**What to produce**
Everything in the records is to be written out exactly, except the pictures.

Top of Data shown

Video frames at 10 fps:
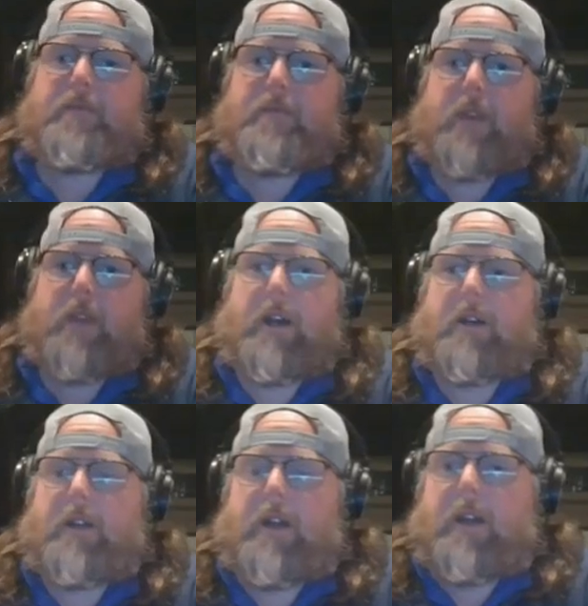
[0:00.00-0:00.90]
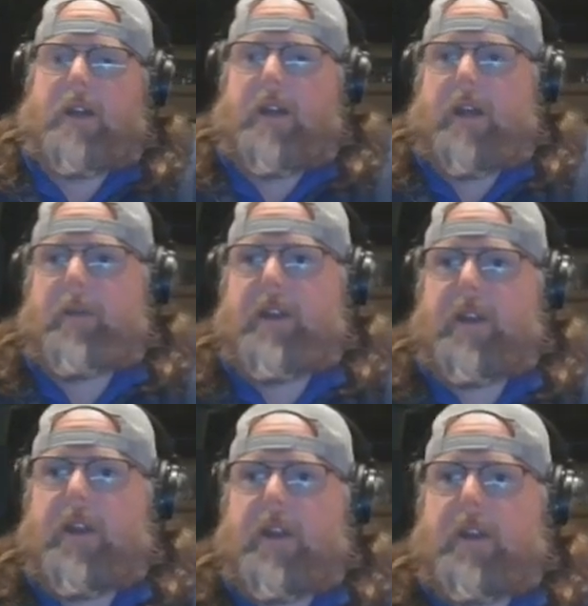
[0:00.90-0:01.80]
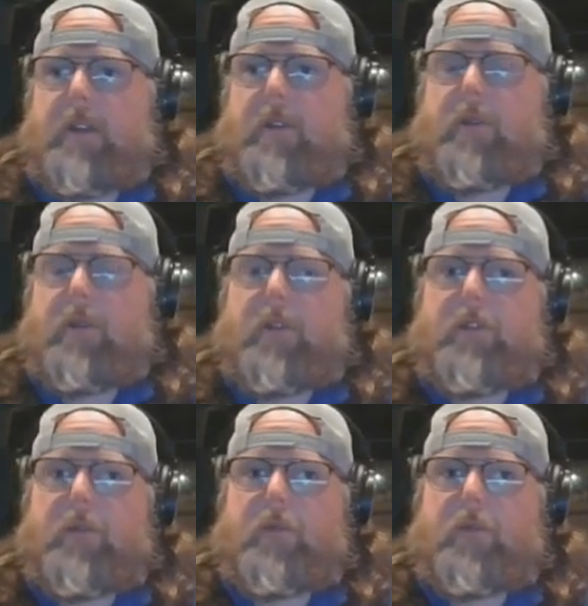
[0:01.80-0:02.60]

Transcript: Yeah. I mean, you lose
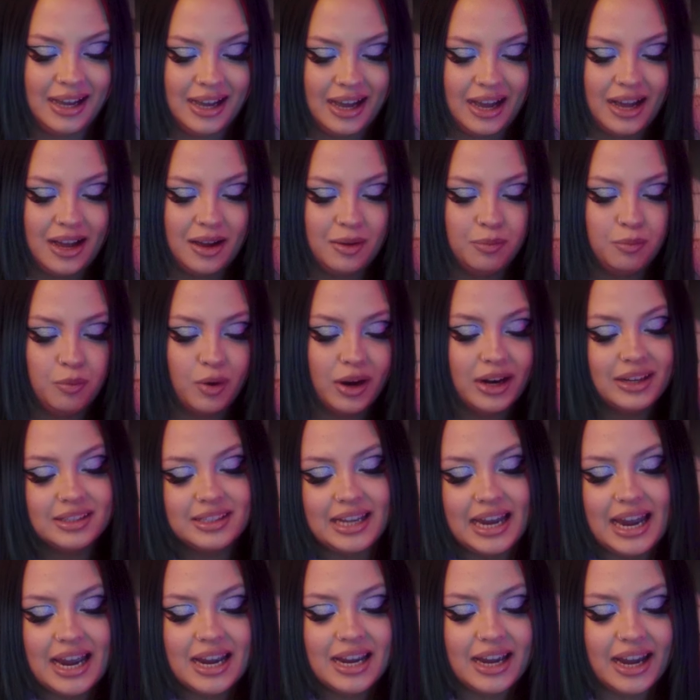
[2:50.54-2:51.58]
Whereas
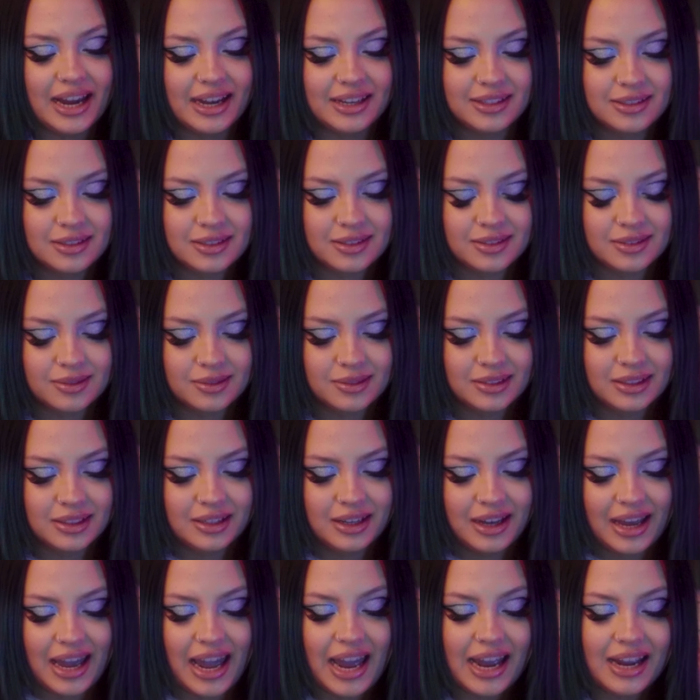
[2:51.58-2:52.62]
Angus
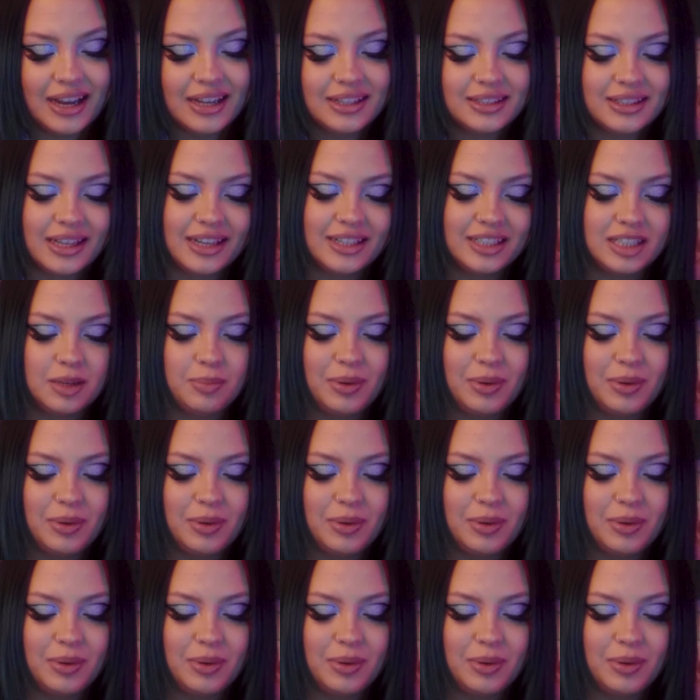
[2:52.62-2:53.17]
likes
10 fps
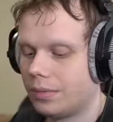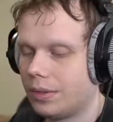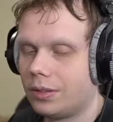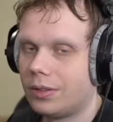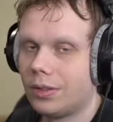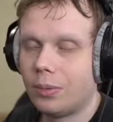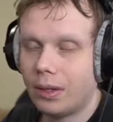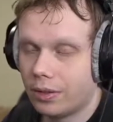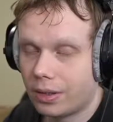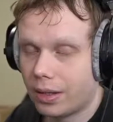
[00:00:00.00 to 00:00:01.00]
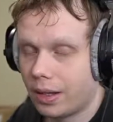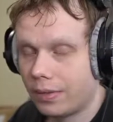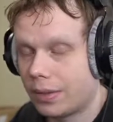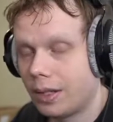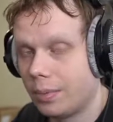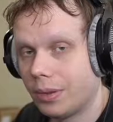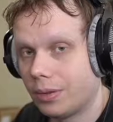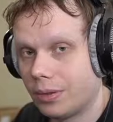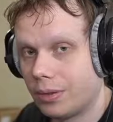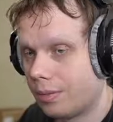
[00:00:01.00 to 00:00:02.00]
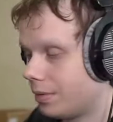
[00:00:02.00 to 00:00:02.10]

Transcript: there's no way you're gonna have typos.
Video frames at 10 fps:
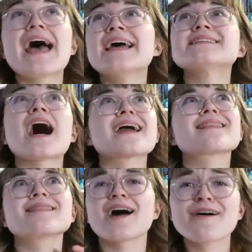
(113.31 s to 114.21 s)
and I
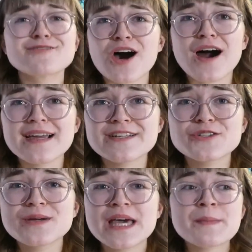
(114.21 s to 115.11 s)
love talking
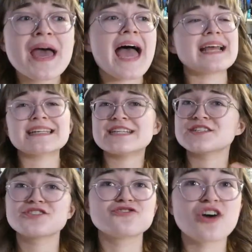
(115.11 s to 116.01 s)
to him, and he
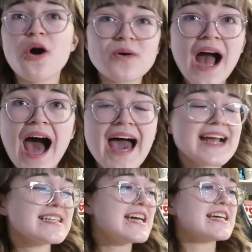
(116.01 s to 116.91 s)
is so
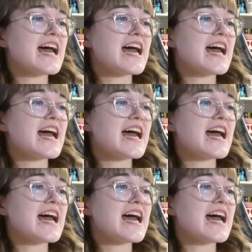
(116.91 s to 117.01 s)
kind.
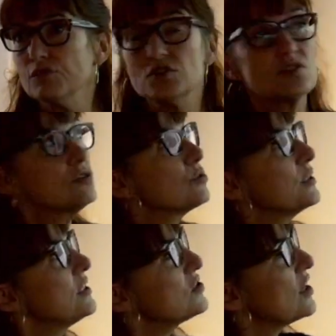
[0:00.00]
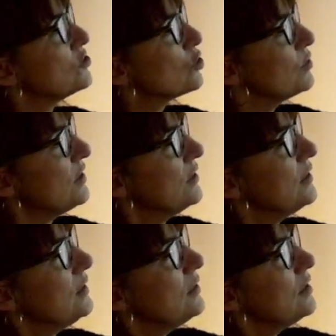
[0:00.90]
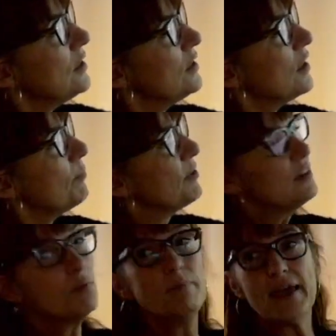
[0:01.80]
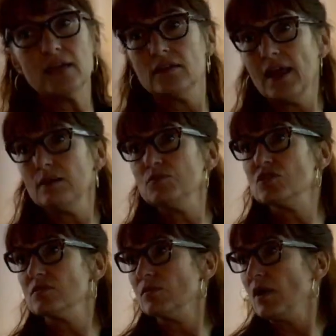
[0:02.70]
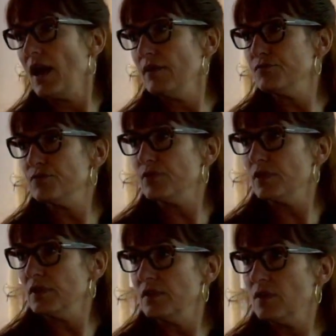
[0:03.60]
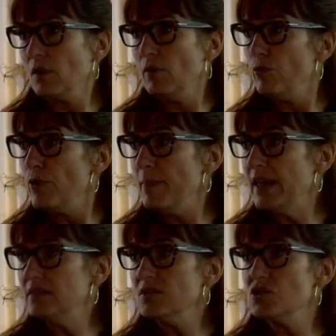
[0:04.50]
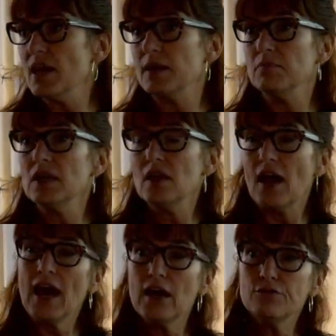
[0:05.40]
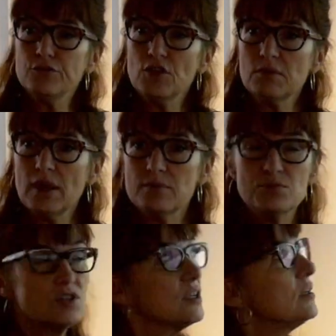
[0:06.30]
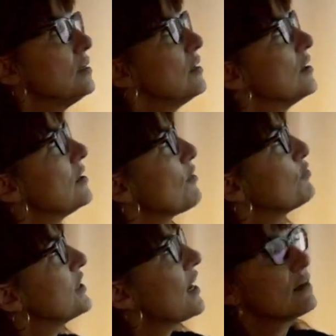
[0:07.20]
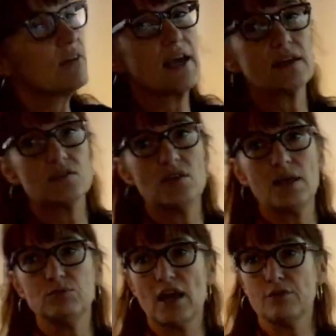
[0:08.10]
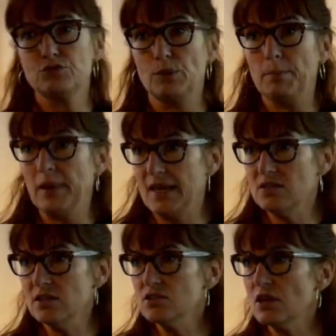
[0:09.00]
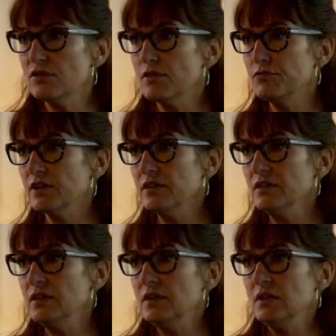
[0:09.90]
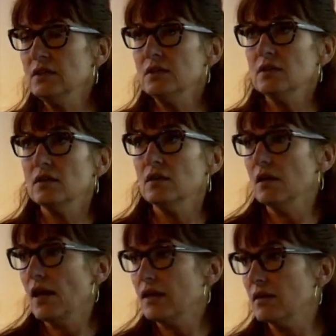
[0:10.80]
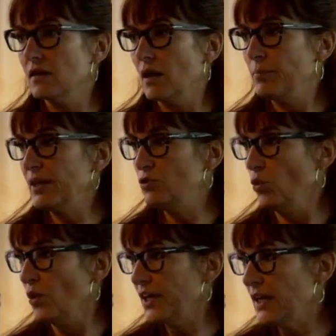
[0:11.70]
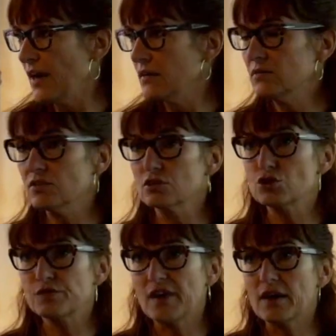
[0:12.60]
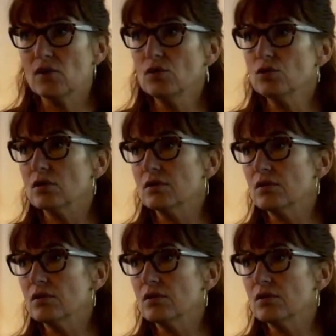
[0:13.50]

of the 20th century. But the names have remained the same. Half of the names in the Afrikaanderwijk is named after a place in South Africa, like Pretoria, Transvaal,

Bottom of Data shown

**Response**
Video frames at 10 fps:
[0:00.00-0:00.90]
[0:00.90-0:01.80]
[0:01.80-0:02.60]

Transcript: Yeah. I mean, you lose
[2:50.54-2:51.58]
Whereas
[2:51.58-2:52.62]
Angus
[2:52.62-2:53.17]
likes
10 fps
[00:00:00.00 to 00:00:01.00]
[00:00:01.00 to 00:00:02.00]
[00:00:02.00 to 00:00:02.10]

Transcript: there's no way you're gonna have typos.
Video frames at 10 fps:
(113.31 s to 114.21 s)
and I
(114.21 s to 115.11 s)
love talking
(115.11 s to 116.01 s)
to him, and he
(116.01 s to 116.91 s)
is so
(116.91 s to 117.01 s)
kind.
[0:00.00]
[0:00.90]
[0:01.80]
[0:02.70]
[0:03.60]
[0:04.50]
[0:05.40]
[0:06.30]
[0:07.20]
[0:08.10]
[0:09.00]
[0:09.90]
[0:10.80]
[0:11.70]
[0:12.60]
[0:13.50]

of the 20th century. But the names have remained the same. Half of the names in the Afrikaanderwijk is named after a place in South Africa, like Pretoria, Transvaal,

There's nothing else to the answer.